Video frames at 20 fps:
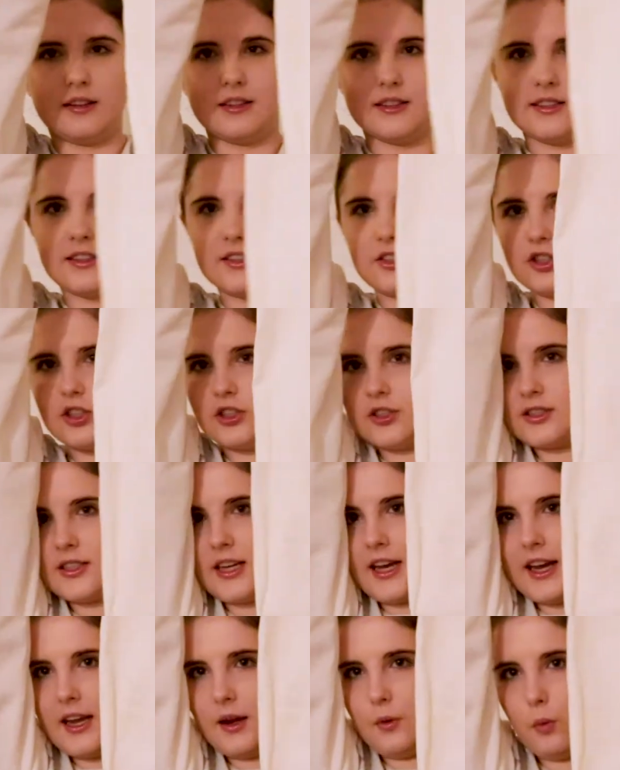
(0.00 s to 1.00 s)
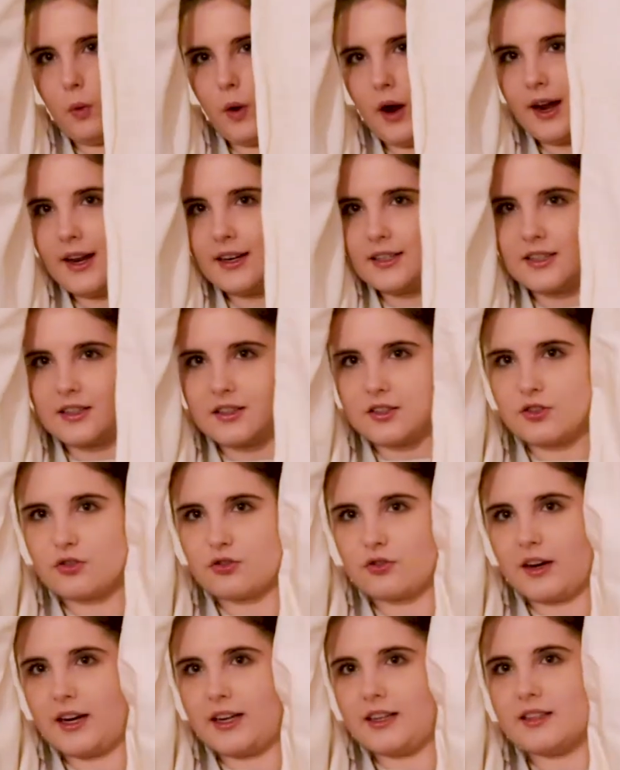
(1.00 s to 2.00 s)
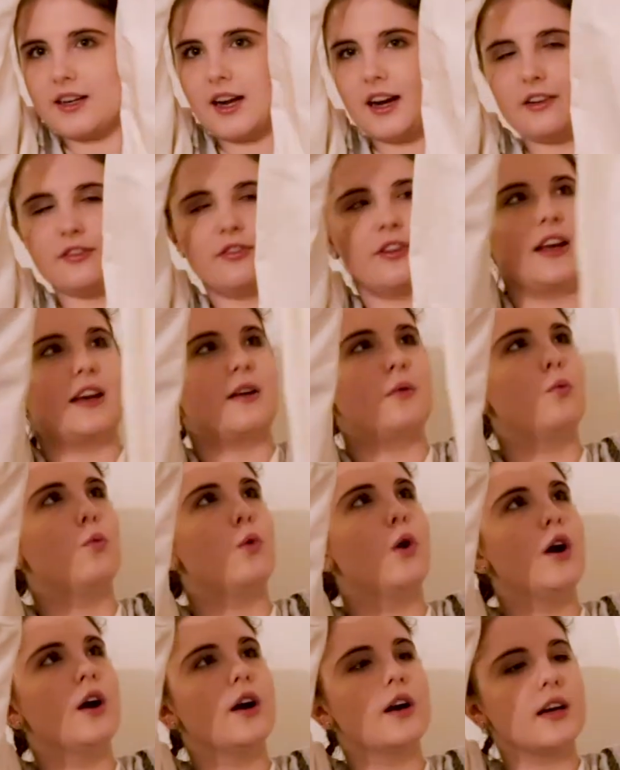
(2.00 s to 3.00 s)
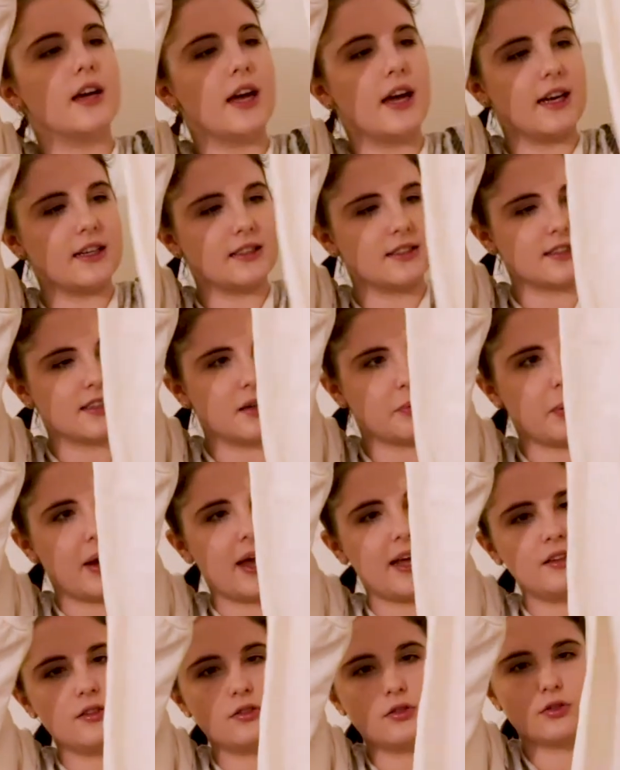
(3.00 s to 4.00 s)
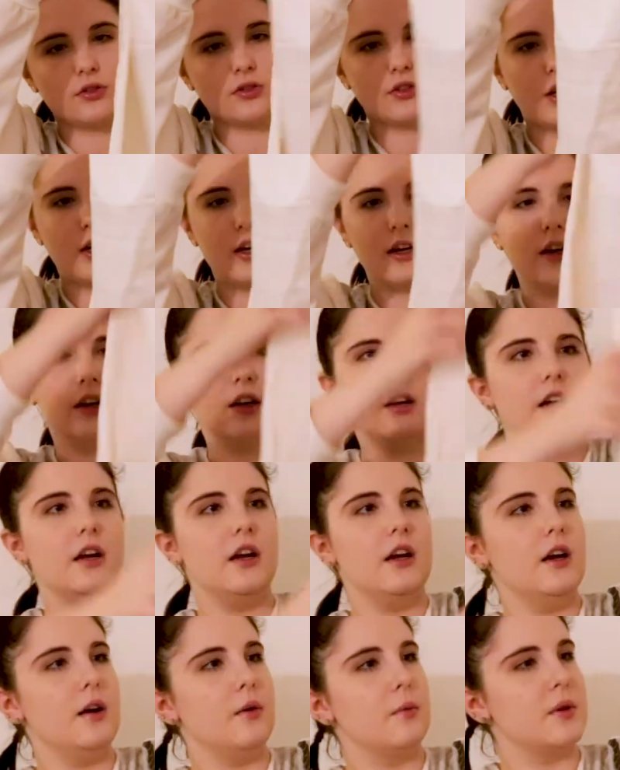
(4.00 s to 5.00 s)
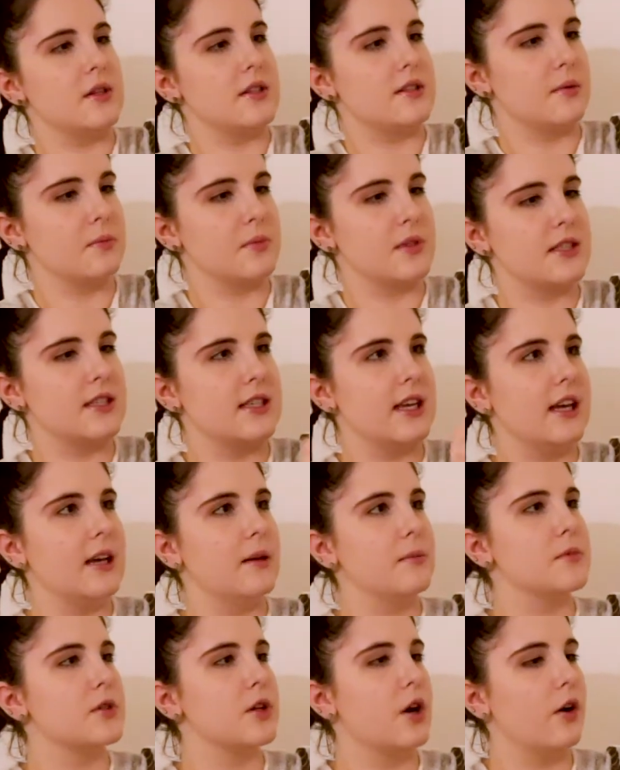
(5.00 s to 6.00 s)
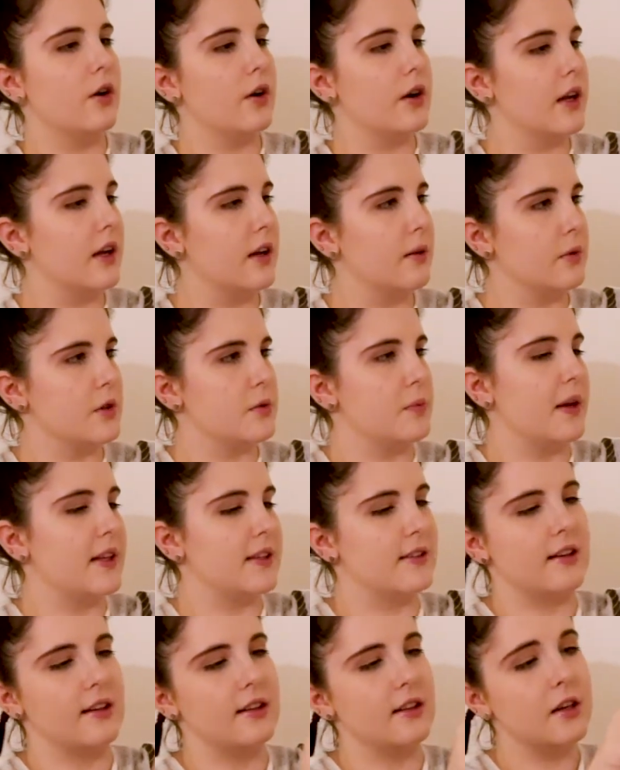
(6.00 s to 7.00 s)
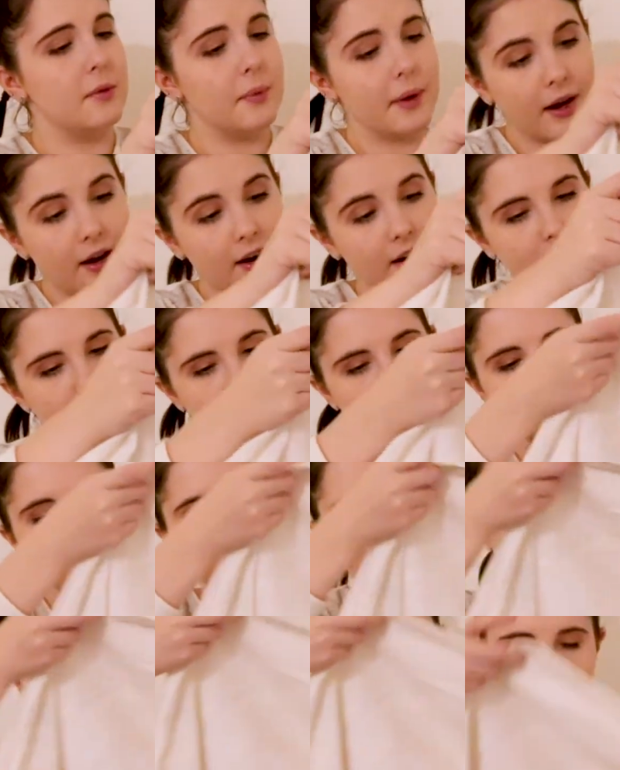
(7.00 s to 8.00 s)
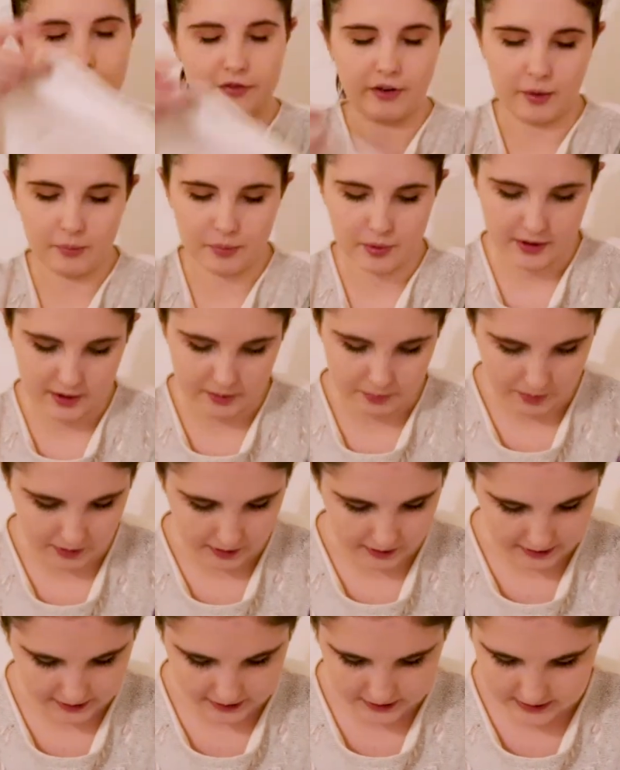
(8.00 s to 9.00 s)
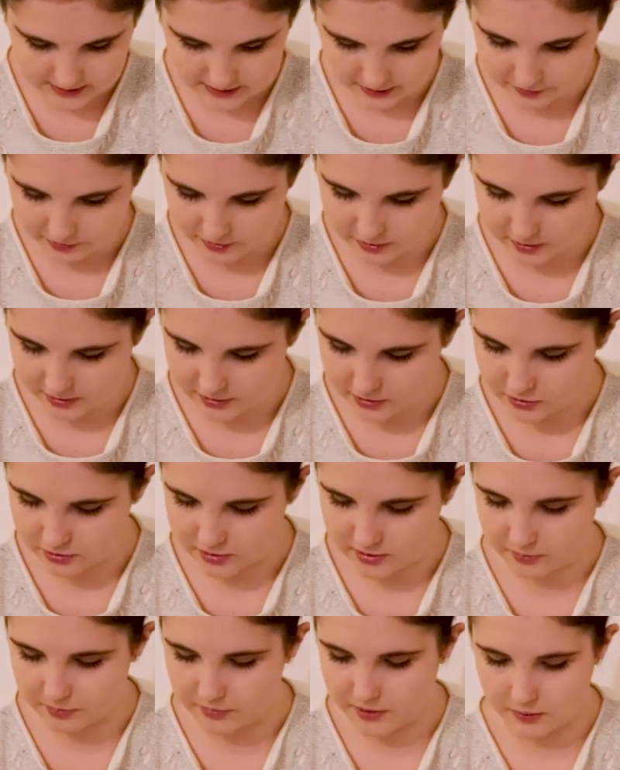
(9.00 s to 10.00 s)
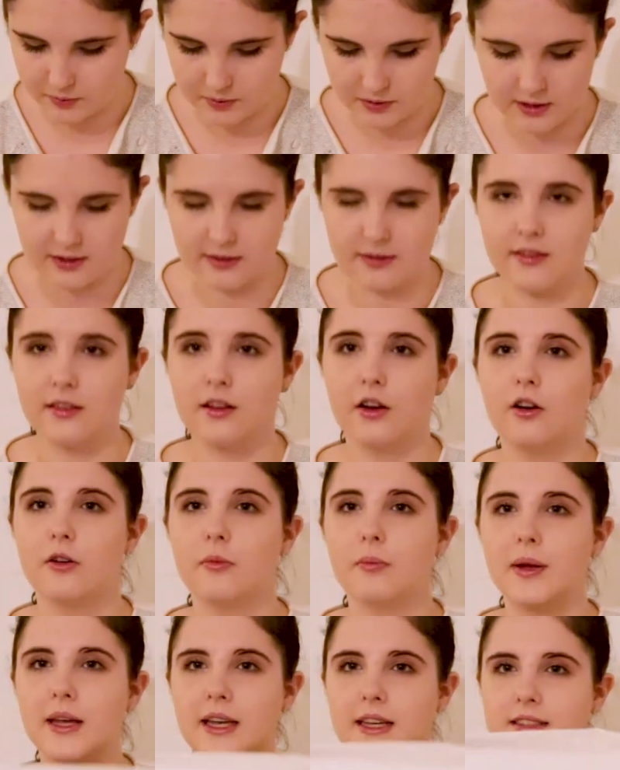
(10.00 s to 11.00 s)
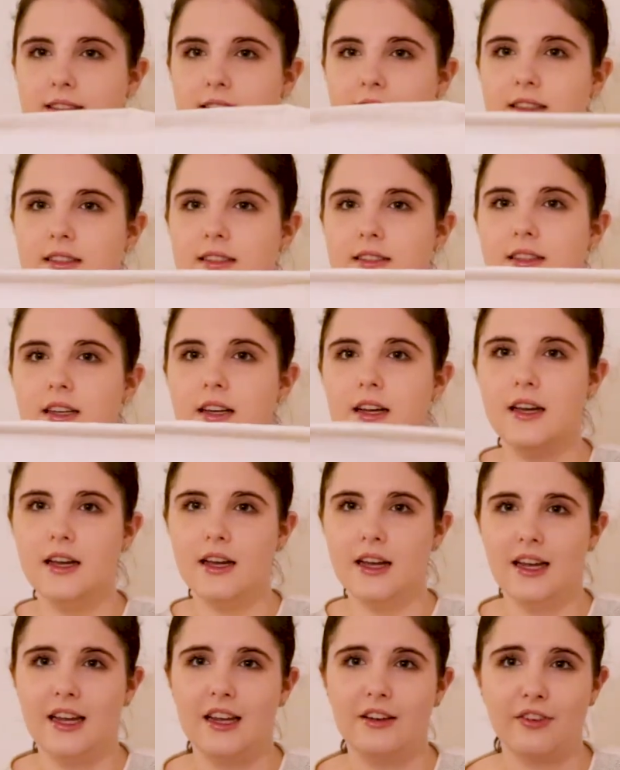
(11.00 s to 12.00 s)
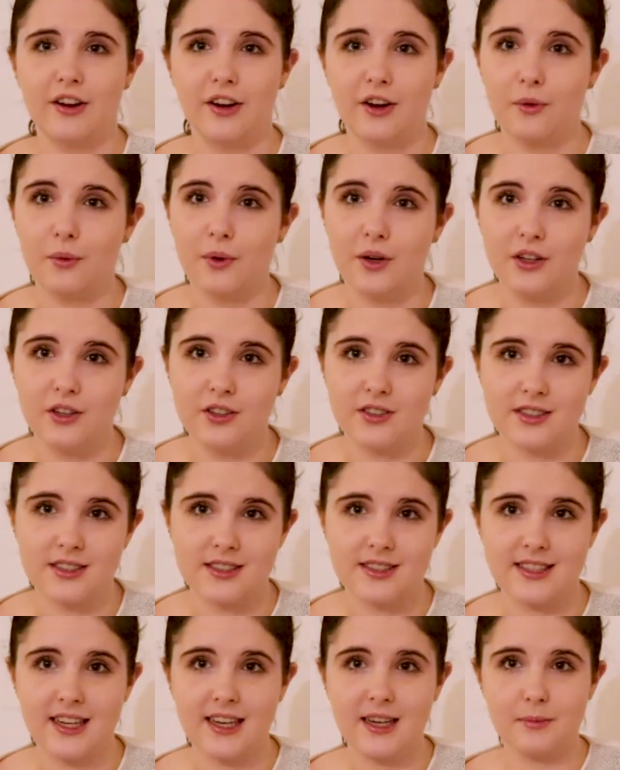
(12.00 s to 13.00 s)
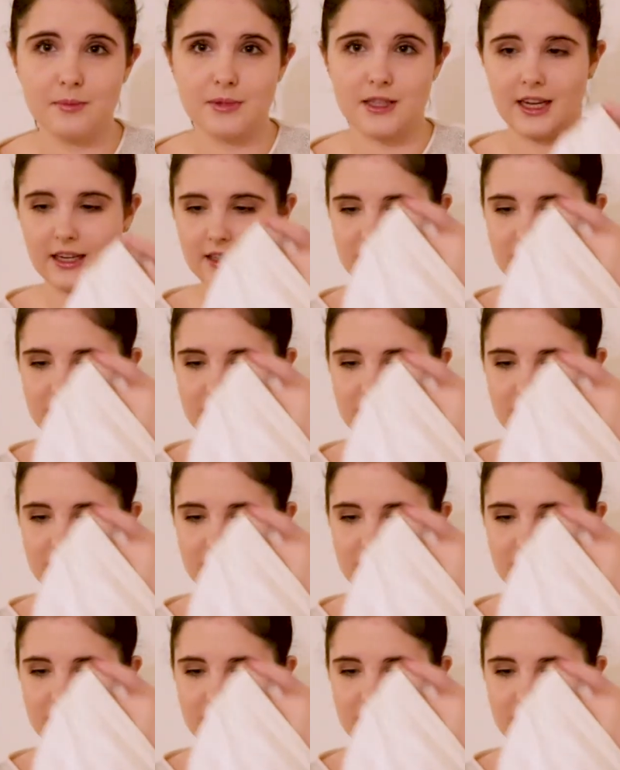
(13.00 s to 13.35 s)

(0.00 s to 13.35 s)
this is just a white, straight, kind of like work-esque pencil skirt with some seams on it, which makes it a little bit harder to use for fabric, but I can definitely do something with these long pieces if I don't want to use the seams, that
○ ○ ○ ○ ○
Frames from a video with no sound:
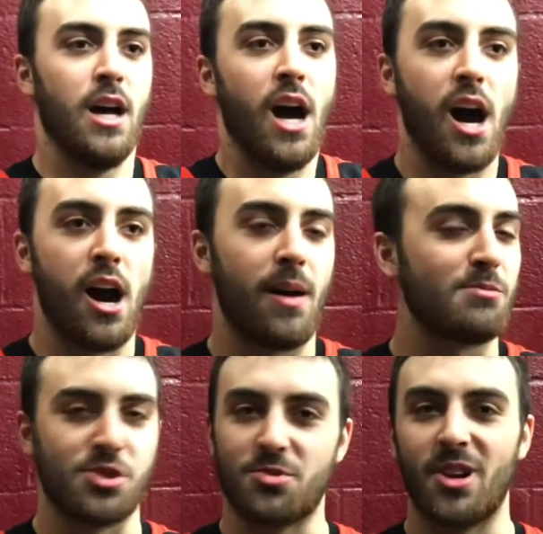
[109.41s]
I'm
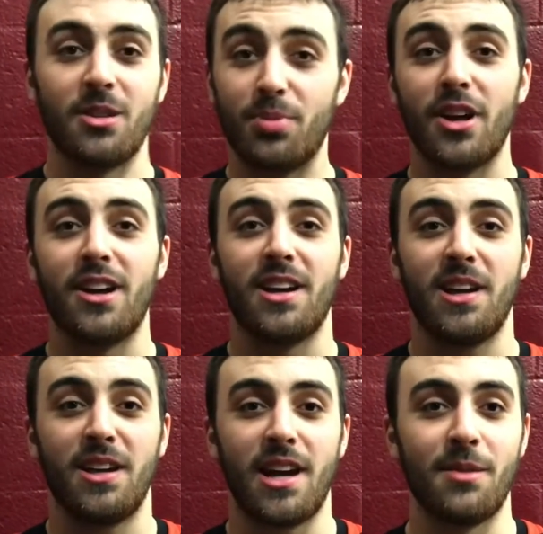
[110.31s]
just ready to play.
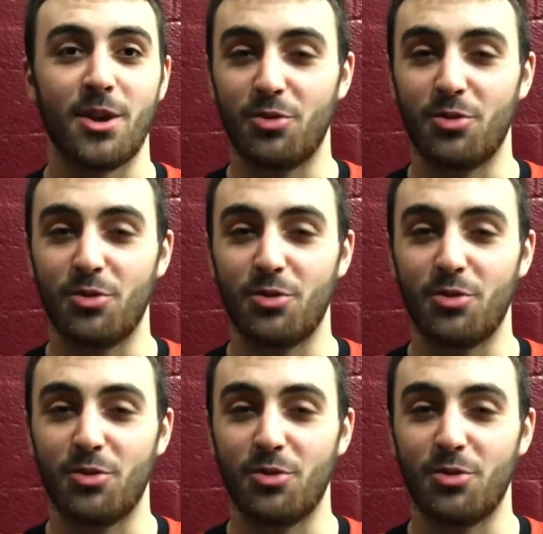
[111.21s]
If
○ ○ ○ ○ ○
• [DIRECTIONS FOR THIS TASK] Without the pictures, set down the lines above from the line with "Video frames at" up to and including the line with "(10.00 s to 11.00 s)" exactly as they stand.

• [THE ANSWER]
Video frames at 20 fps:
(0.00 s to 1.00 s)
(1.00 s to 2.00 s)
(2.00 s to 3.00 s)
(3.00 s to 4.00 s)
(4.00 s to 5.00 s)
(5.00 s to 6.00 s)
(6.00 s to 7.00 s)
(7.00 s to 8.00 s)
(8.00 s to 9.00 s)
(9.00 s to 10.00 s)
(10.00 s to 11.00 s)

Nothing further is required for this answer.